I admit I wasn't too excited about this month's Blog Banter topic. Not because its not interesting or worth exploring, but because it makes me so mad. So prepare for a rant.
EVE Online is a harsh universe where complexity abounds, both "good" and "bad" kinds. It has some problematic areas like trying to understand moon mining and if you have it set up right or setting the corporate roles and permissions interface, but these are minor compared to the overall state of the game which is quite sound when you get down to it. And not unexpected for a game this mature; you should be able to confidently log in and get in a space ship and go do something without too much difficulty.
But where EVE falls down is the risk to reward ratio that changes as characters age in the game.
New players are risking a lot, sometimes everything, as they play because the extent of their wealth is small compared to the ships they fly, and they lack the skills and knowledge and experience to protect them from mistakes or traps. How many newer players have lamented about undocking in a hauler and doing something that gets them killed? Or taking their new shiny destroyer out for a spin in low sec and ending up on the wrong side of a blaster?
Conversely, at a certain point a player is wealthy and experienced enough to lower the risk per action they take while the rewards only increase. Veteran players think nothing of losing four or five cruisers in a busy night, and very veteran players simply through entire battleships or carriers to the wolves for the sake of *content* and amusement.
EVE is a backwords bizzarro universe where the neophytes face the biggest dangers and challenges and the journeymen never fear nor struggle.
To make matters worse, for the uninitiated of EVE's PvP culture, we hide away the best tools and resources away from easy access. In game map? Pathetic compared to DotLAN maps. In game fitting tool? Useless for experimentation and research, you need EFT or Pyfa or Osmium. Guides and teachers are found in teaching corporations and websites and podcasts, but nothing in game. ISIS was a good start to directing people to what kind of tanking and weapons a ship requires, but the tricks to fitting a ship properly are still obscured and found only by trial and error for those without a mentor.
The new player is ignorant of these things, the veteran takes them for granted. Go ahead, veterans, play EVE for a week without any out-of-game tools, not even using the in game browser you cheater. Try leading a fleet without DotLAN or Dingo toolbox. Plan some skills without EVEMon. Come up with a new ship fit. I dare you.

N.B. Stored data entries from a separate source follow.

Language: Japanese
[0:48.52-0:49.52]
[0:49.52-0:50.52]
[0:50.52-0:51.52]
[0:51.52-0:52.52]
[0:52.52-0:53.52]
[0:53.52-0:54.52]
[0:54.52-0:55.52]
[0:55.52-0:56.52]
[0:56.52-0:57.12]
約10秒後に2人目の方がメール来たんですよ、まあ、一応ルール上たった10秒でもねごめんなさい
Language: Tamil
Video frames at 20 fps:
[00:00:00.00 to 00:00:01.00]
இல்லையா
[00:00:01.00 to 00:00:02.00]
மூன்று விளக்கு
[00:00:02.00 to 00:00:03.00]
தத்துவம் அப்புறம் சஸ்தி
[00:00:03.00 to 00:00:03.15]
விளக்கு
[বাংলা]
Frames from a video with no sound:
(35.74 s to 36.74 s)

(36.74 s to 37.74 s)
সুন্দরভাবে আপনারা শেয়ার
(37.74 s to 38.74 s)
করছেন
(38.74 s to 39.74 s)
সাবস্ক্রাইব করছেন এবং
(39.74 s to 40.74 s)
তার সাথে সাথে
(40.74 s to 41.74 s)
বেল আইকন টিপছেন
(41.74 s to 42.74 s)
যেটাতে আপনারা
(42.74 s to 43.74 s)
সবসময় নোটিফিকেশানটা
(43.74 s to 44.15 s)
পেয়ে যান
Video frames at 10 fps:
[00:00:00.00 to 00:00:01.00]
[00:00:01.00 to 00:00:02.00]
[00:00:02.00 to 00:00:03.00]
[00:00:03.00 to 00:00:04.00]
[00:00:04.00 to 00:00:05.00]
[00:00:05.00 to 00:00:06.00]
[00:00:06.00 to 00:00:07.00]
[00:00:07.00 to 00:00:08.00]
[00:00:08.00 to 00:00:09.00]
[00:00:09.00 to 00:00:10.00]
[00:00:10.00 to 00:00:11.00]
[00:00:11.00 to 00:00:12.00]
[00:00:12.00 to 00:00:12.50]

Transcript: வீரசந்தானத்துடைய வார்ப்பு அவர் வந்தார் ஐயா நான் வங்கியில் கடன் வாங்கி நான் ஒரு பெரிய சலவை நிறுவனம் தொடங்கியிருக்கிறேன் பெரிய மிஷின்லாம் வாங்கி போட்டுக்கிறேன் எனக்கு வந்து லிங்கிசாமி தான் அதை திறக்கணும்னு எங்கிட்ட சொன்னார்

And as a new player once you discover these resources? Things get better, you reduce your risk and increase your reward. Congratulations, you are no longer a newbie.
But until that magic point those players are handicapped, crippled, and mocked. Mistakes happen. We say "oh that player is over a year old so should know better than to undock a battleship and go into lowsec with three different weapon systems and dual tanks" but outside of the relatively new ISIS feature how can they know better? Where is the Clippy assistant to say "looks like you are trying to dual tank, that might be a bad idea"? No where, that's where. So they undock, they go to the wrong place, and they die.
And we mock them. He hold up the killmails, jeer in local, and chase them back to station. We take them on podcasts, blogs, twitter, and mock the fools.
The community as a whole despises weakness and ignorance so we mock and shun them, those unfortunate ones who failed to find the magic key of the meta-community and tools. We bring the new players into our house and then try to strangle them in their sleep.
#NotAllEVEPilots
No, that's true. There are many noble souls who try to help out. Sindel Pellion's Angel Project, EVE University, OUCH, RvB, numerous corporations and entities that will help mentor players into the enlightened status, but they are a minority compared to the overwhelmingly uncaring majority.
So, while the in game resources are so paltry, while the risk is so high and reward so little for the new players, and while we hunt them and mock them without mercy for the most part, new player retention will continue to be a problem for EVE. And if it remains a problem in the long run, old player retention is going to suffer too.